Small scale fish farmers should be provided with technology, information, training and assistance regarding up gradation of pond preparation techniques, hatchery development, procurement of quality seeds and fingerlings, farming techniques, quality feed and market;

Small scale fish farmers should also be provided with technology, information, training and assistance to enhance value addition through procedures like crab fattening and rearing of wild fish as well as manufacturing of different value added products like dry fish, fish pickles, papads etc. with market access;

Small scale fish farmers should be provided with technology, information, training and assistance to diversify into gainful enterprises like ornamental fish breeding and rearing;

There should be public notice regarding government schemes for fish workers and absolute transparency with procedural regularity in selection of beneficiaries and disbursement of benefits.

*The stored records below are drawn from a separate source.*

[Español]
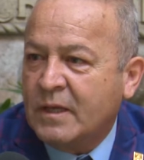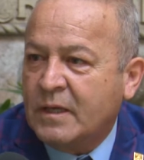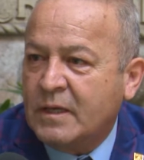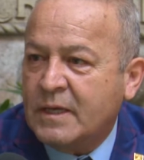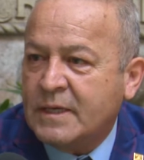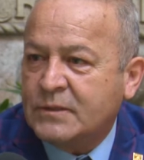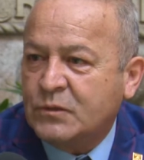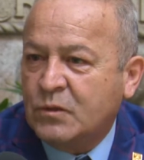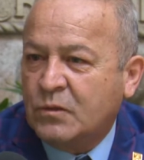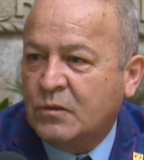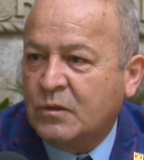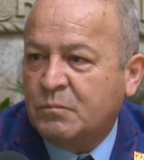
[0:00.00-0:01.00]
y
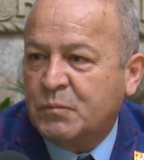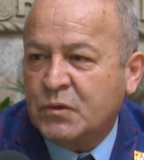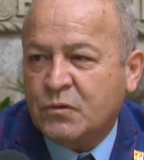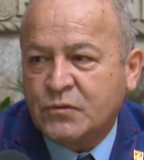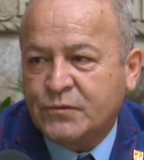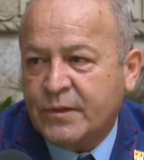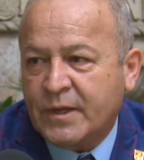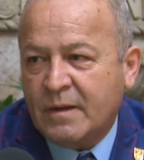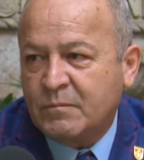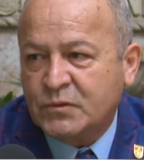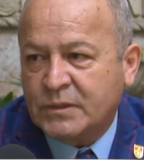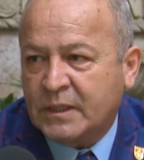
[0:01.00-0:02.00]
esto pues
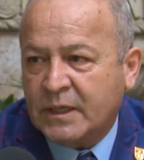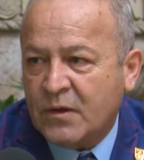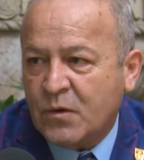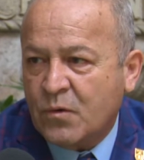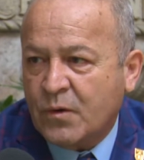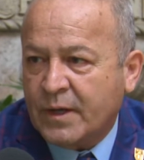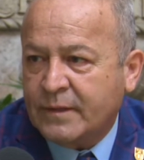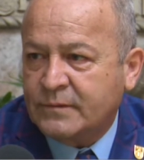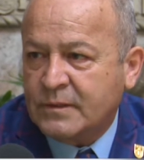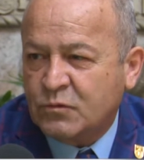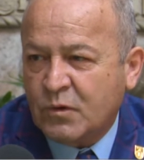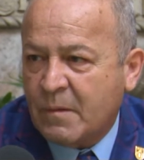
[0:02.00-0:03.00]
consideramos de que no
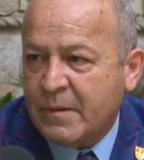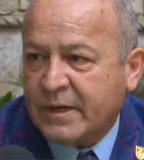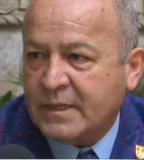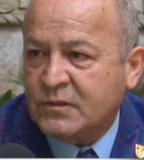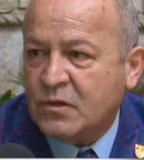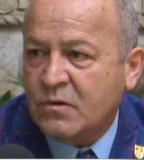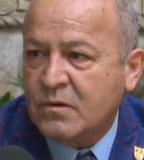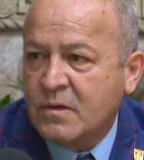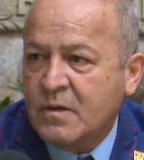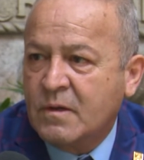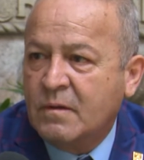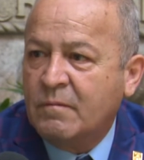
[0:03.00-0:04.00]
es, es una aberración
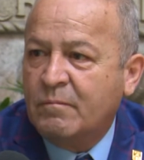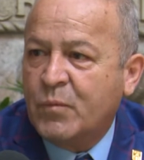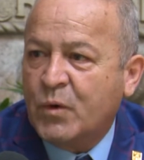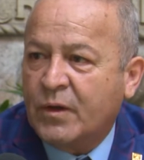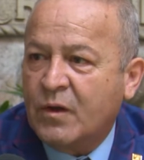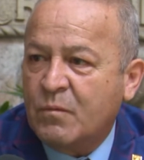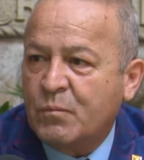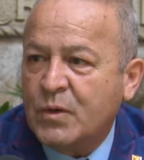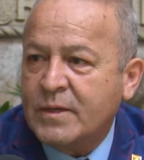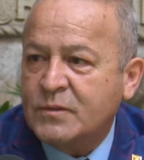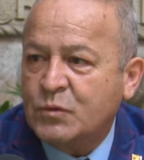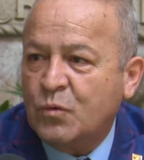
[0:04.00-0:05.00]
porque no
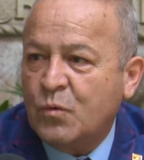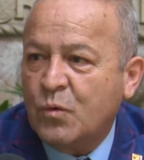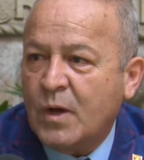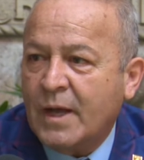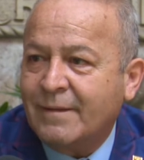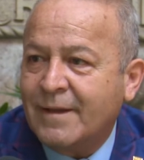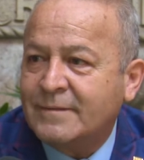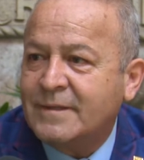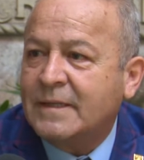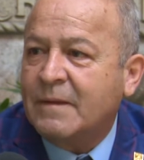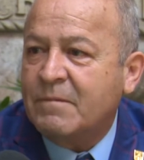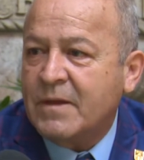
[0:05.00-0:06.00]
puedes tú andar
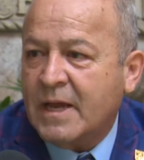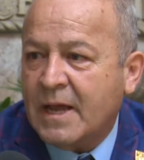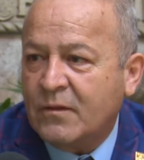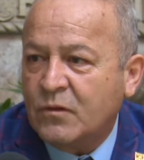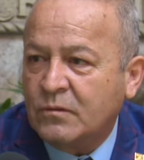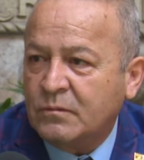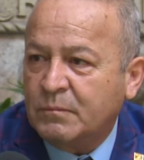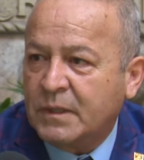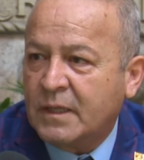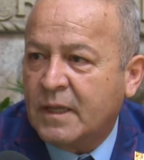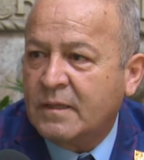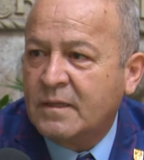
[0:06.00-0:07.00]
certificando,
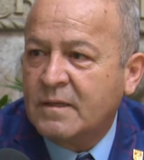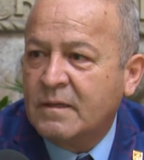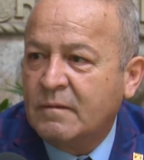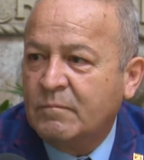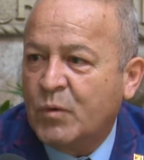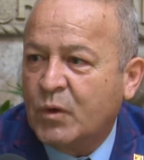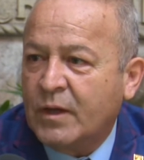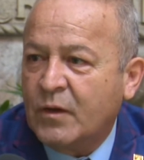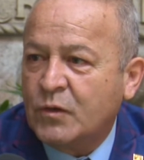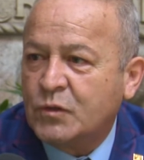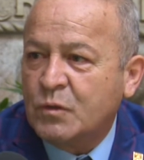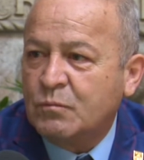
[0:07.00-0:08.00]
¿verdad? Porque
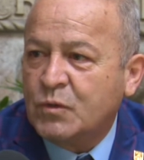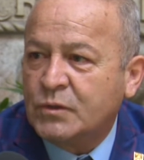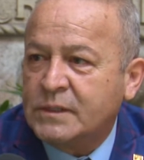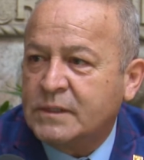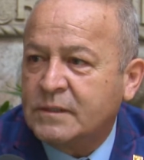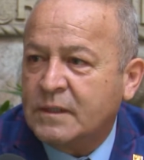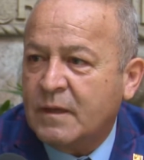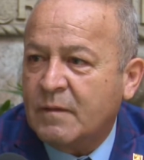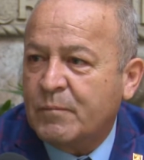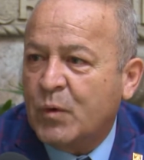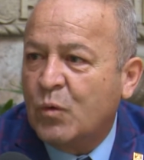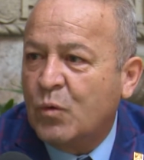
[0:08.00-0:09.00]
no somos este
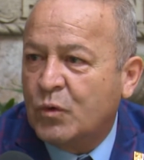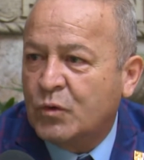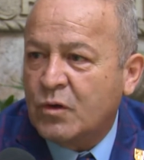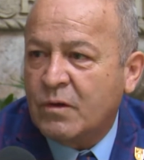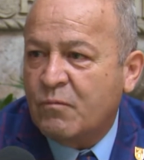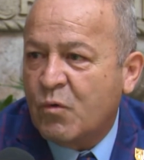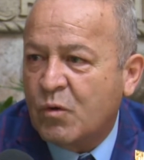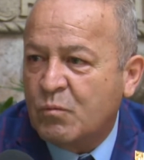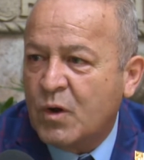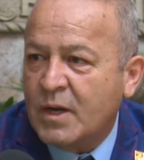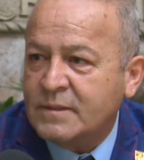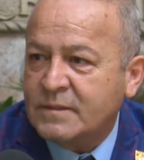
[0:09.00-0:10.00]
producto ni
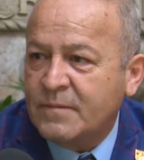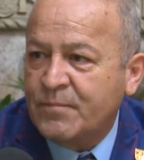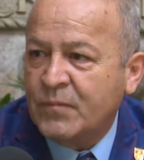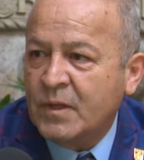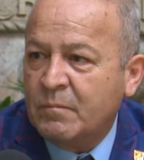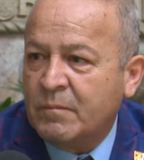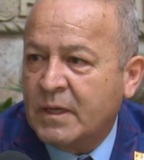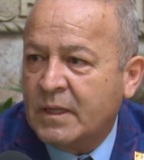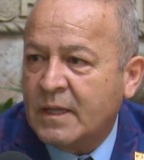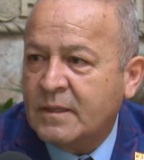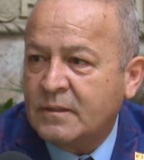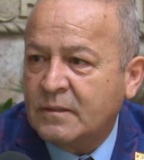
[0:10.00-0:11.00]
fórmulas,
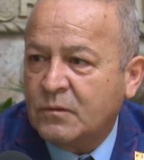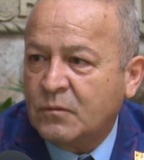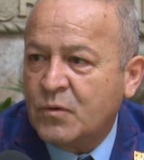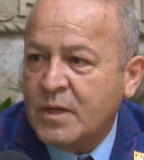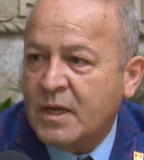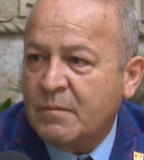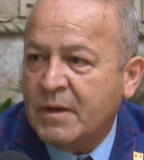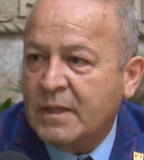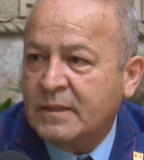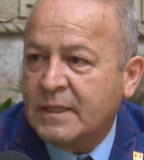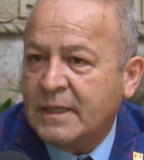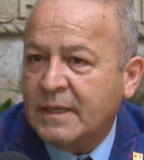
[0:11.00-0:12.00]
¿verdad?
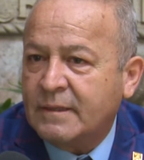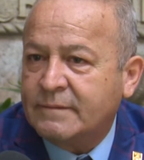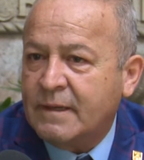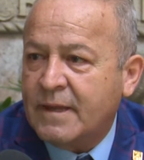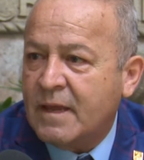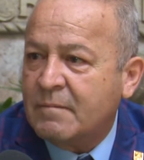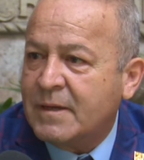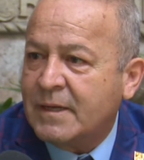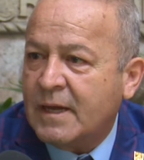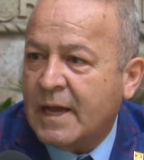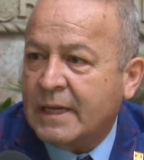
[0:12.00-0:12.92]
Únicamente se le llama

F. Right to Infrastructure: Small scale fish farmers should be provided with support for –

Boats, nets and other implements. Fish collection, auction and marketing facilities. Access to hatcheries and quality seed, fish feed and disease management.  Fish collection, auction and marketing facilities.

Access to hatcheries and quality seed, fish feed and disease management.

G. Right to Social Security & Livelihood Support: Small scale fish workers should have comprehensive social security cover that includes –

Housing for all fish workers; Food security cover; Life and health insurance cover; Insurance cover for boats and nets, fish farming and vehicles employed for fish vending; Old age and infirm pension; Livelihood support during lean season and / or fishing ban period;  Educational assistance for children.

H. Priority for Women Fish Farmers: Women fish farmers and ancillary workers need to be provided with preferential rights to access Government schemes.